Towards Reliable Retrieval in RAG Systems for Large Legal Datasets
2510.06999v1
cs.CL, cs.IR, I.2.7; H.3.3; K.5.0
2025-10-10
Авторы:
Markus Reuter, Tobias Lingenberg, Rūta Liepiņa, Francesca Lagioia, Marco Lippi, Giovanni Sartor, Andrea Passerini, Burcu Sayin
Abstract
Retrieval-Augmented Generation (RAG) is a promising approach to mitigate
hallucinations in Large Language Models (LLMs) for legal applications, but its
reliability is critically dependent on the accuracy of the retrieval step. This
is particularly challenging in the legal domain, where large databases of
structurally similar documents often cause retrieval systems to fail. In this
paper, we address this challenge by first identifying and quantifying a
critical failure mode we term Document-Level Retrieval Mismatch (DRM), where
the retriever selects information from entirely incorrect source documents.
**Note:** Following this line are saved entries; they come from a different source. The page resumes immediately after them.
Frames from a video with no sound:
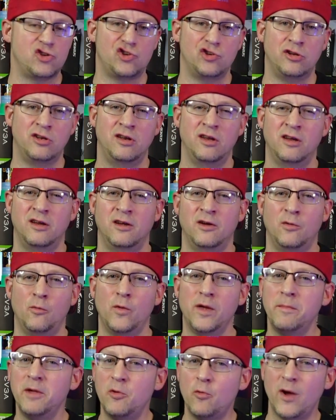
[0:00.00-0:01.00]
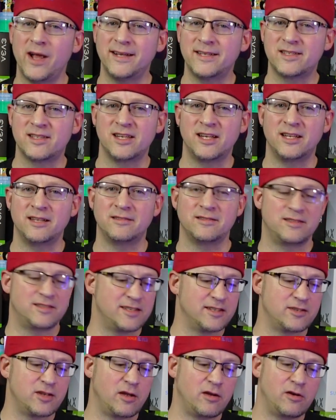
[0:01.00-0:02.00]
Should we be wasting
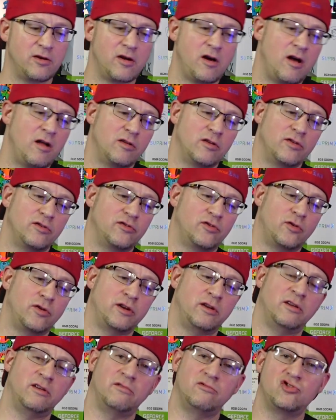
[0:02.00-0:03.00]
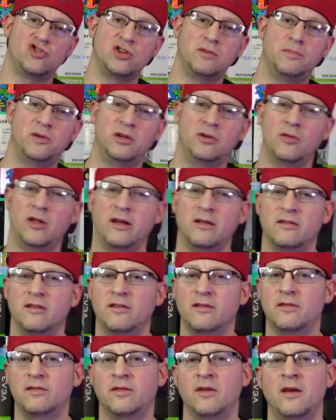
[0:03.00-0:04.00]
$600 on a GPU like
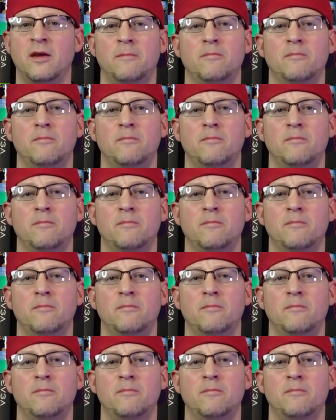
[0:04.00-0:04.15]
this?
To
mitigate DRM, we investigate a simple and computationally efficient technique
which we refer to as Summary-Augmented Chunking (SAC). This method enhances
each text chunk with a document-level synthetic summary, thereby injecting
crucial global context that would otherwise be lost during a standard chunking
process. Our experiments on a diverse set of legal information retrieval tasks
show that SAC greatly reduces DRM and, consequently, also improves text-level
retrieval precision and recall. Interestingly, we find that a generic
summarization strategy outperforms an approach that incorporates legal expert
domain knowledge to target specific legal elements. Our work provides evidence
that this practical, scalable, and easily integrable technique enhances the
reliability of RAG systems when applied to large-scale legal document datasets.